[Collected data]

┌──

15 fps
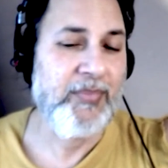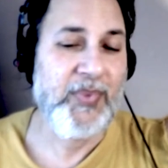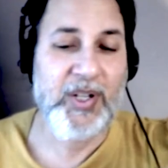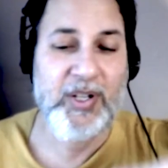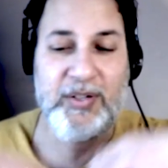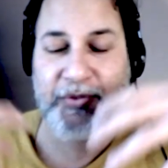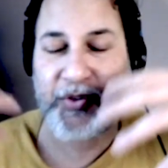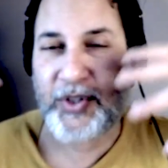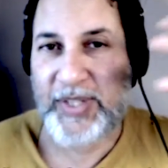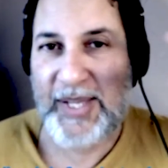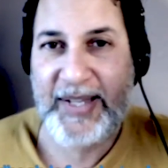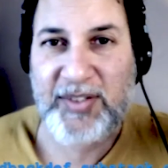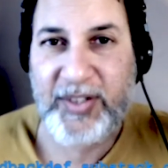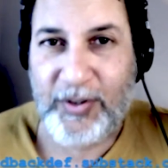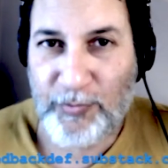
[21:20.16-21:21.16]
of
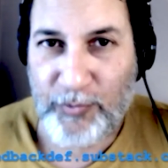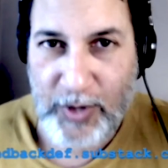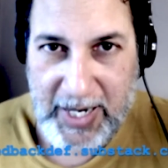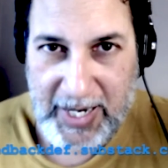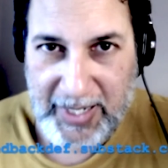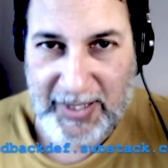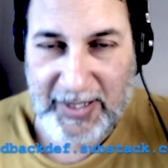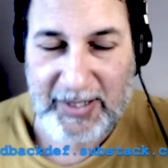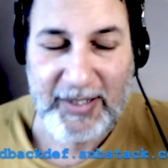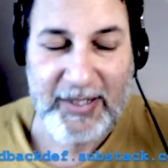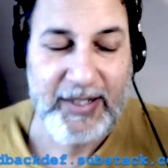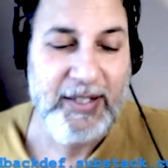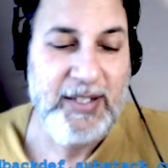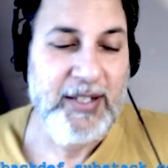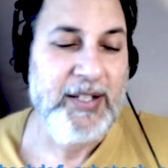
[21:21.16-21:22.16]
classic rock.
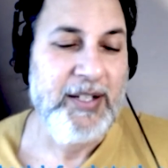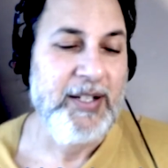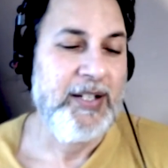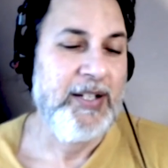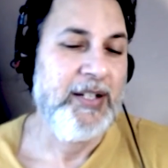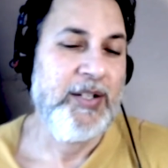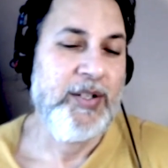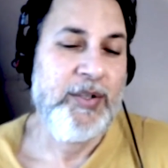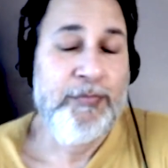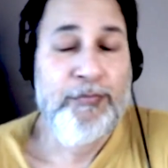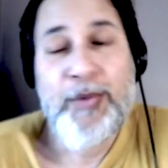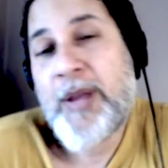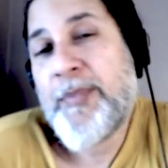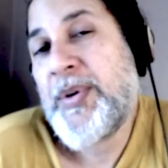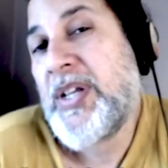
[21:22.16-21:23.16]

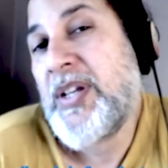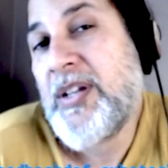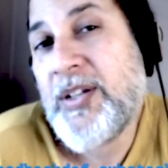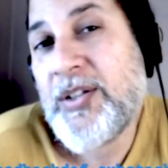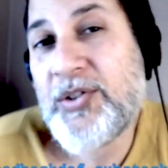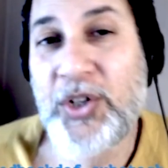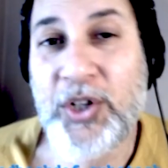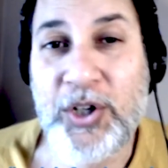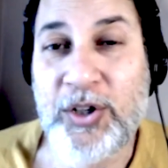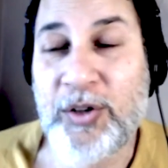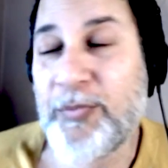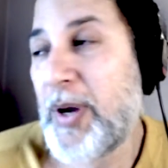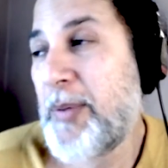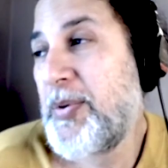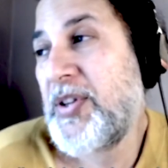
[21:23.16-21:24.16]
Maybe,
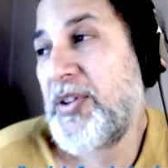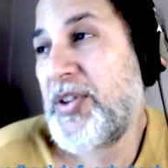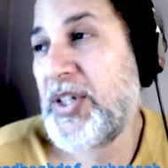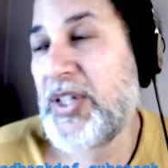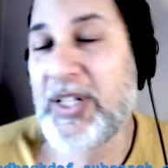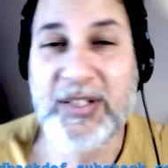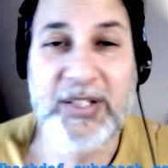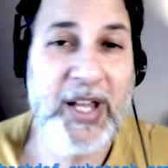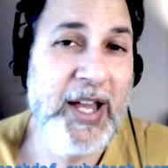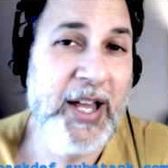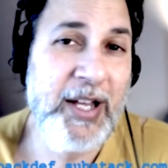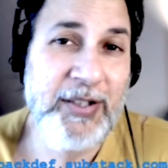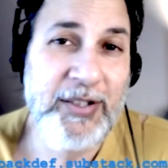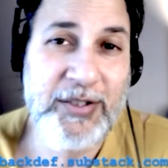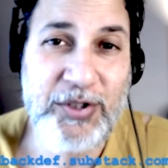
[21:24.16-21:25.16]
maybe the thinking is, hey,
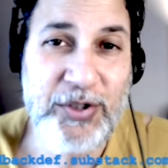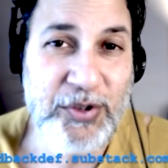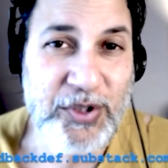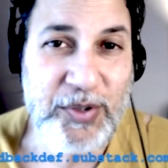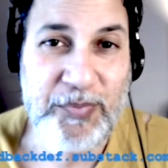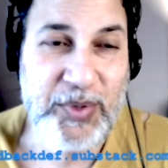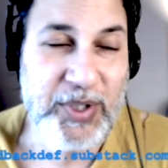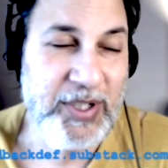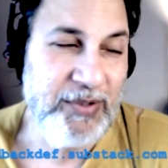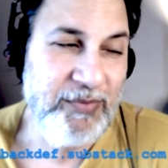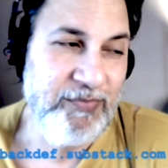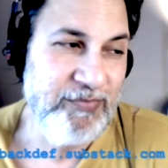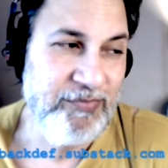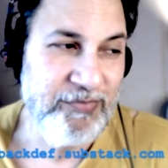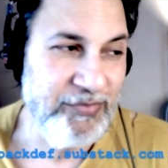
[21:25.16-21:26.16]
let's do something,
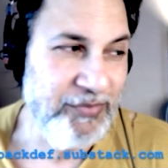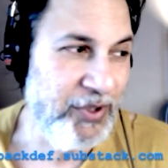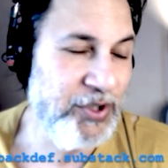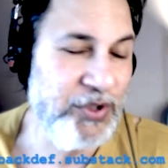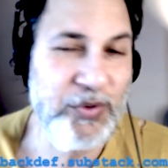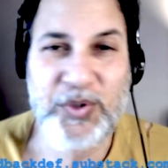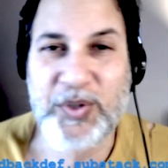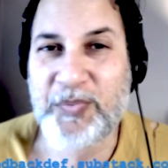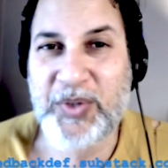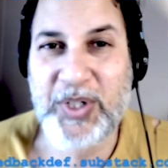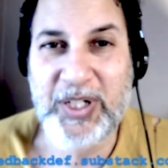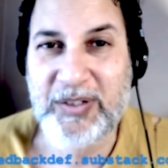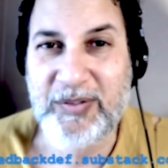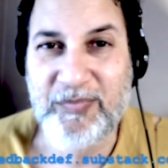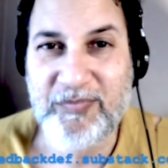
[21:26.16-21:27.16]

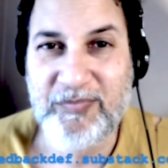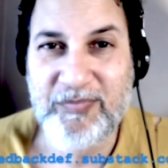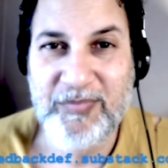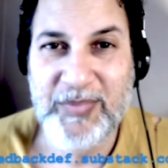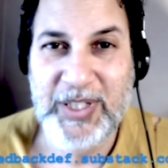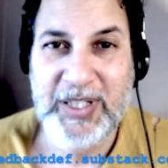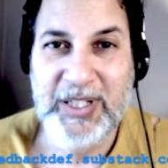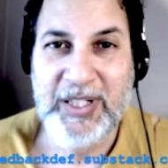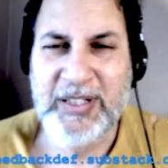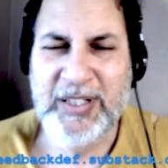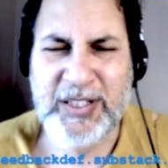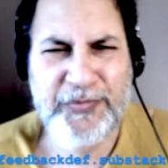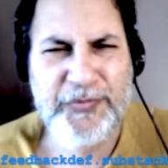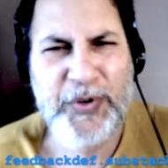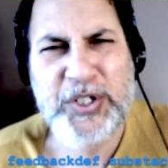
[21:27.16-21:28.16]

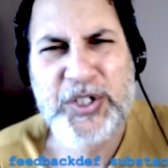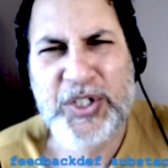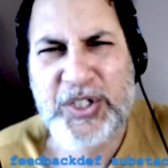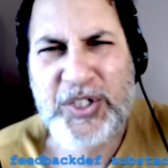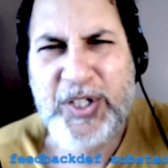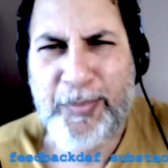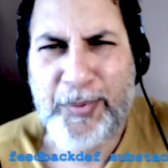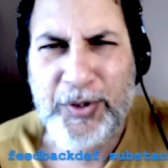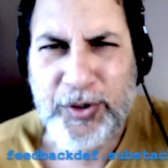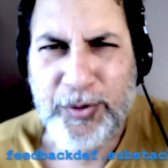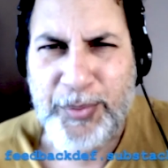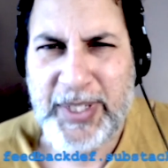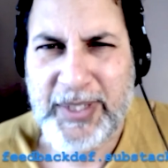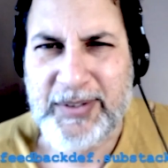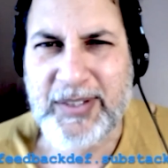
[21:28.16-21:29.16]
let's freshen this up a little
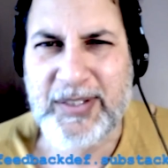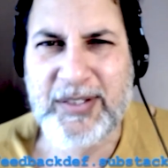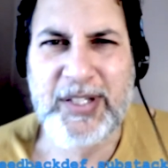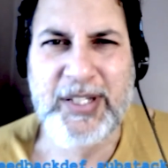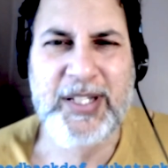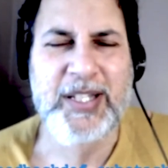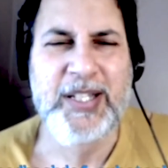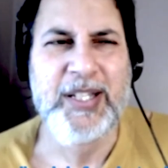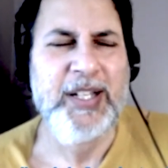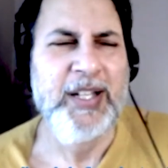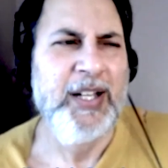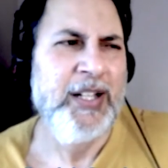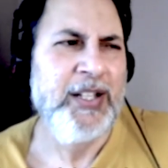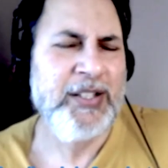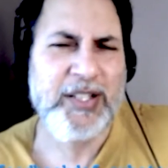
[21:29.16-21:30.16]
bit. Let's
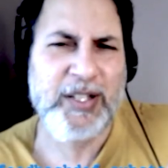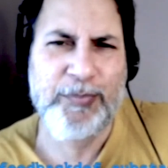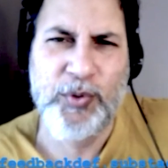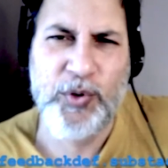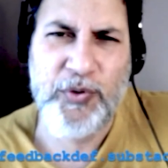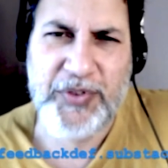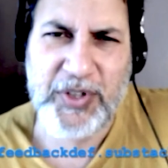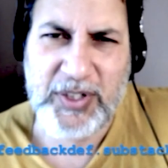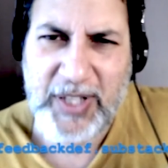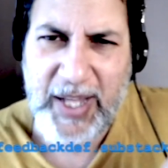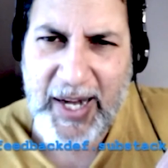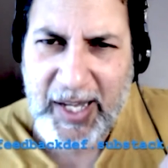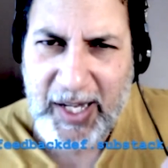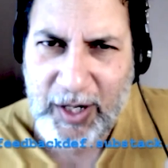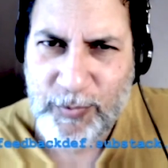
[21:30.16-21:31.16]
move the
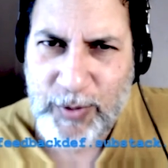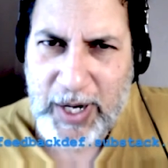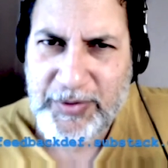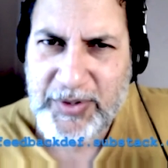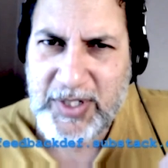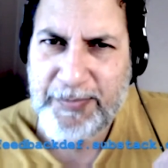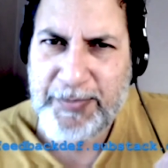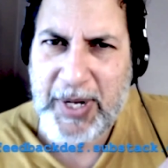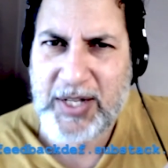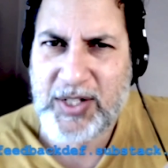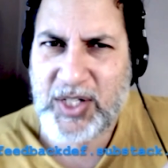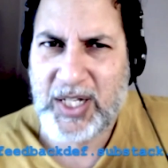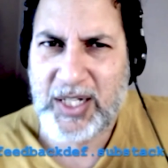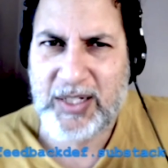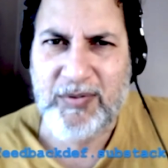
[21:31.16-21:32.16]
lighting around this
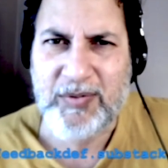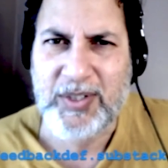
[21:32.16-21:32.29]
painting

└──

About this task
Copy all of the data word for word, and keep the pictures out of it.

Completed exercise
15 fps
[21:20.16-21:21.16]
of
[21:21.16-21:22.16]
classic rock.
[21:22.16-21:23.16]

[21:23.16-21:24.16]
Maybe,
[21:24.16-21:25.16]
maybe the thinking is, hey,
[21:25.16-21:26.16]
let's do something,
[21:26.16-21:27.16]

[21:27.16-21:28.16]

[21:28.16-21:29.16]
let's freshen this up a little
[21:29.16-21:30.16]
bit. Let's
[21:30.16-21:31.16]
move the
[21:31.16-21:32.16]
lighting around this
[21:32.16-21:32.29]
painting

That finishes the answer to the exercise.